What you aspire to do after retiring?

I am planning to move to Victoria. I hope this will give me a chance to do things like hiking and cycling, kayaking, reading whenever and wherever I want to read, doing things like seeing plays, doing more traveling, and seeing my children.

Is there any book which you really like?

One book I keep coming back to very much and enjoy a great deal is ‘Possessions’ by A.S. Byatt. It’s like a literary mystery. It runs on two tracks. There is a 19th century track and a contemporary track, two stories inform one another. I think I enjoyed that because it conveys that there is always a glimmer of possibility even when we think that there is no way out. In the past, I have come back to ‘Paradise lost’ by John Milton, it is an epic, it also has some very big issues. It does so well with humour, intelligence and its sensitivity. It is one of my companions, it is something I keep coming back to.
Are there any political or social issues you feel passionately about?

Yes, the environment is something which is really important to me. I think that climate change and halting human destruction of nature is something that we all need to be concerned about. That’s one reason I got involved in a course called ‘The end of the world – contemporary apocalyptic literature’, because it often offers warnings about the destructive path human beings are on. The destruction of the environment is something we all need to be concerned about.

What is some misconception students often have about you?

I think some students, because I am older, think I am very strict. If a student has a problem and comes to see me, I am pretty much a marshmallow.

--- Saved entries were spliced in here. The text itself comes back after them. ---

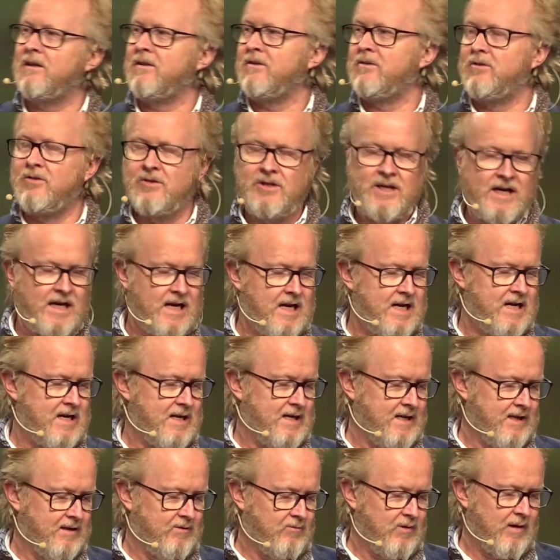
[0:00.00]
Today,
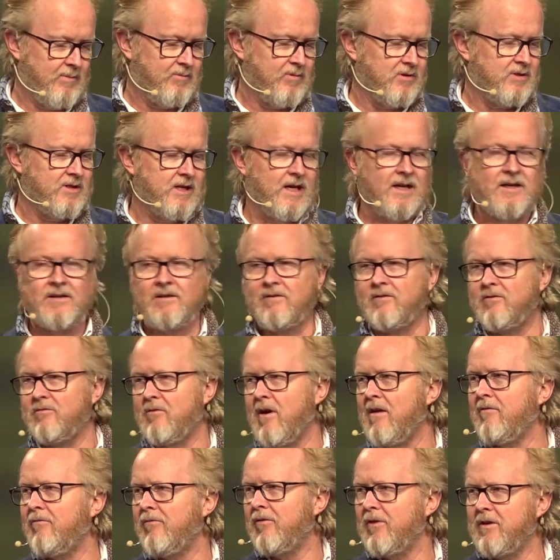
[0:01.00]
it represents
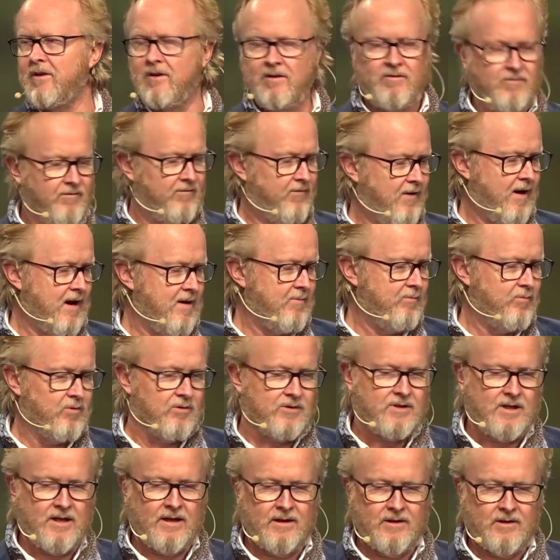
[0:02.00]
roughly
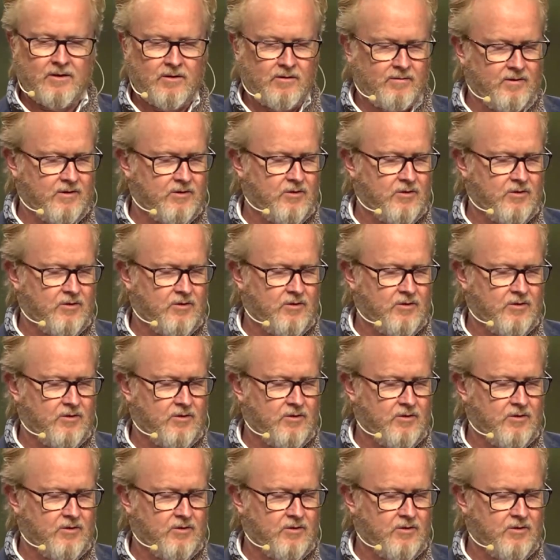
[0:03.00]
5% of the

What is the best compliment you’ve ever received?

Well, I have had some students who have come back to me and said that my teaching has made a real difference in their lives and really changed their lives.

How were you as a university student?

I think as a university student I worked pretty hard. I took it pretty seriously. I really enjoyed my classes and my teachers. The stuff I got to read was really exciting for me and I was a strong student. I really enjoyed what I was doing and it was hard work.

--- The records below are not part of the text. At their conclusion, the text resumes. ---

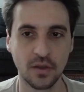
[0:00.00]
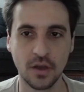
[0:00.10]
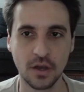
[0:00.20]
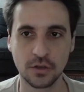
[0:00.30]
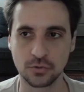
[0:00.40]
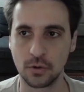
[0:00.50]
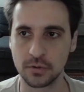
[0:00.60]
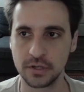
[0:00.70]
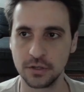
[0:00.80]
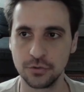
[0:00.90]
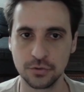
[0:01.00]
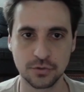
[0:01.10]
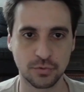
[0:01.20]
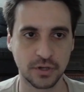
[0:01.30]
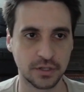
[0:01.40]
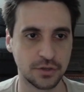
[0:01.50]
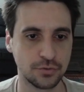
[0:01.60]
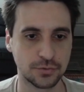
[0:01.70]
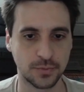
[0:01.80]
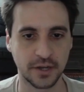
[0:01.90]
So what we're going to do is we're going to
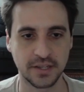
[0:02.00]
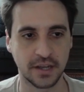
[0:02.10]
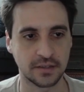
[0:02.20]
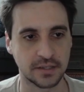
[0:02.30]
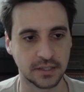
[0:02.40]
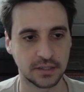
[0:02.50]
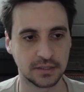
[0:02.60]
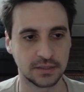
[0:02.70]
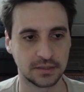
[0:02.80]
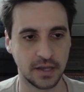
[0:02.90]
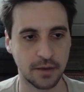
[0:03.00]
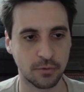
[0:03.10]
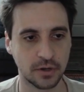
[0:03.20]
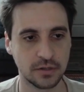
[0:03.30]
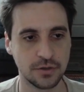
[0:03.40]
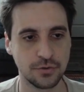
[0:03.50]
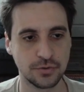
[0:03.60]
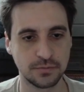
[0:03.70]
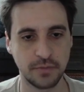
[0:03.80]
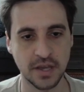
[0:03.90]
use Pydantic, and we're going to
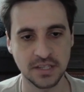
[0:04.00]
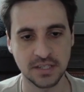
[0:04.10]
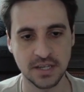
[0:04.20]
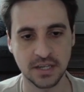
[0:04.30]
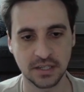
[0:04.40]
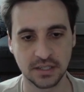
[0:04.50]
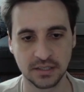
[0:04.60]
use basic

How do you define a good student?

Somebody who is very curious. I don’t really care about students’ intellectual level. Something that is important to me is whether they want to find more, if they are interested and have a curious mind.

What do you know now that you wished you knew when you were my age?

I think I would say take advantage of the many opportunities that are around you. Go to plays, go to hockey games, go to concerts, have a broad, wide experience, don’t be narrowly focused on your discipline. Give yourself a broad education that goes beyond your courses.

Is there anything we have not talked about that you would like to share?

One thing that has made all the difference here is having wonderful colleagues to work with who have been very supportive and understanding of me and my personal situation. You often read about or talk to colleagues who have departments where there is a lot of backstabbing and wars between different factions. I think Augustana is remarkably free of that sort of thing, it is easy to get along with a wide variety of colleagues here. I think that has made Augustana a great place to work.